Work item: The answer should be an exact copy of the lines from the one with "(412.80 s to 413.80 s)" through the end of the listing below, with no other lines.

Data extracts:

BEGIN

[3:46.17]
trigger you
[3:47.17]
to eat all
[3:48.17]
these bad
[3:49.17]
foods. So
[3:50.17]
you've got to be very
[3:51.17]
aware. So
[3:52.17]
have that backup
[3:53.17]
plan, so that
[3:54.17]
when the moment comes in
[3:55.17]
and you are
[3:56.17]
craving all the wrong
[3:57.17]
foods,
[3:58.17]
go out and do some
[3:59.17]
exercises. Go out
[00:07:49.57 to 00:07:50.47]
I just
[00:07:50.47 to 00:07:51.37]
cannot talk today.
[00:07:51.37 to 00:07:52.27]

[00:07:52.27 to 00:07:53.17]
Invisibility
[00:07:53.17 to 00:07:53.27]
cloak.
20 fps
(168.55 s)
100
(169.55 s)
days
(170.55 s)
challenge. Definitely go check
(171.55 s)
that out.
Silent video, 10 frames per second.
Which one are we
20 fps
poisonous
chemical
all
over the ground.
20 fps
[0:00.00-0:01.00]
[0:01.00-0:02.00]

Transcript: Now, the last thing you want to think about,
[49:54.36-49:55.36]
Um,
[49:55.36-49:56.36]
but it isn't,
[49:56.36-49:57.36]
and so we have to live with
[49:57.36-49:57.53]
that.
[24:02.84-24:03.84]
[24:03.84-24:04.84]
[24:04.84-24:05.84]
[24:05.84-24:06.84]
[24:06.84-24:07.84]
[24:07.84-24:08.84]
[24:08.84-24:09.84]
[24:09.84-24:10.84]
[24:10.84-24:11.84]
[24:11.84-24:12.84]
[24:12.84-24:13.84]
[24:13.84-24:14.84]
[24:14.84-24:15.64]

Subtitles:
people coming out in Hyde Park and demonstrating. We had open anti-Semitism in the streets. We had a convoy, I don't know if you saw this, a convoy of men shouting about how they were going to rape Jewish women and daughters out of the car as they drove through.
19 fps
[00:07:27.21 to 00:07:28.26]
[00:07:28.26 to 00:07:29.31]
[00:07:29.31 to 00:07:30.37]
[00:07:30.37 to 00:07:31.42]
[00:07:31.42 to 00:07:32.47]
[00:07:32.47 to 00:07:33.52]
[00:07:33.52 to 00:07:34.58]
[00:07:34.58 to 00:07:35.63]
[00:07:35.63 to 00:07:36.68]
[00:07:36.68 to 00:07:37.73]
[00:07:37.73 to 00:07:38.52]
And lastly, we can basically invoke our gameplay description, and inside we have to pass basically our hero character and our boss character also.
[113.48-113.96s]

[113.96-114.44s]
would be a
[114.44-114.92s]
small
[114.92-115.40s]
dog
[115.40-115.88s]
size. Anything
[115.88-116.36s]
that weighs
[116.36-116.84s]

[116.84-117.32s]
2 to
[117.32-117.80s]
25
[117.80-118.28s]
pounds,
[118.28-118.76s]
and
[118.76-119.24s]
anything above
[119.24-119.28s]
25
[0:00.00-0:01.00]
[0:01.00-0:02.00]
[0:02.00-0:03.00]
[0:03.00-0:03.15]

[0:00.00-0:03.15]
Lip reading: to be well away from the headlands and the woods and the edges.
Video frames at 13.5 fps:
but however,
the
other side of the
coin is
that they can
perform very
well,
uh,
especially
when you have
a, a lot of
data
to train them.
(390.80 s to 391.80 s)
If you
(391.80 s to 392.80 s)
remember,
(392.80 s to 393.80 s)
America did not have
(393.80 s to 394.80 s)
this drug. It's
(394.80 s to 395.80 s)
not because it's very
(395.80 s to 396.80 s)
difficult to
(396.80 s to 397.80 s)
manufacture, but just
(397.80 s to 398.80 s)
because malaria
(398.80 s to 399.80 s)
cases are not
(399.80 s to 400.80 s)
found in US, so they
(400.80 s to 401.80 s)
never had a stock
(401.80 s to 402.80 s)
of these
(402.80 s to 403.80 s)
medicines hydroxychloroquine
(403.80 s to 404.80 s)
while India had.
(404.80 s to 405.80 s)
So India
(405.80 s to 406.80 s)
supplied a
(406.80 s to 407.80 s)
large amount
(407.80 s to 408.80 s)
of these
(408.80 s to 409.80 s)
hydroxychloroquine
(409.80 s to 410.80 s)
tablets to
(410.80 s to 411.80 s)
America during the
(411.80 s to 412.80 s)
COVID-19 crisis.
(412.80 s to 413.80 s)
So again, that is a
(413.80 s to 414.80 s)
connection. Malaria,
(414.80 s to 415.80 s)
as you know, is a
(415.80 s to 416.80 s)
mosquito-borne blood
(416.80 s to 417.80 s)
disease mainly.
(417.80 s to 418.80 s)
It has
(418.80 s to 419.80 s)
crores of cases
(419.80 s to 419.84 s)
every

END

Answer section:
(412.80 s to 413.80 s)
So again, that is a
(413.80 s to 414.80 s)
connection. Malaria,
(414.80 s to 415.80 s)
as you know, is a
(415.80 s to 416.80 s)
mosquito-borne blood
(416.80 s to 417.80 s)
disease mainly.
(417.80 s to 418.80 s)
It has
(418.80 s to 419.80 s)
crores of cases
(419.80 s to 419.84 s)
every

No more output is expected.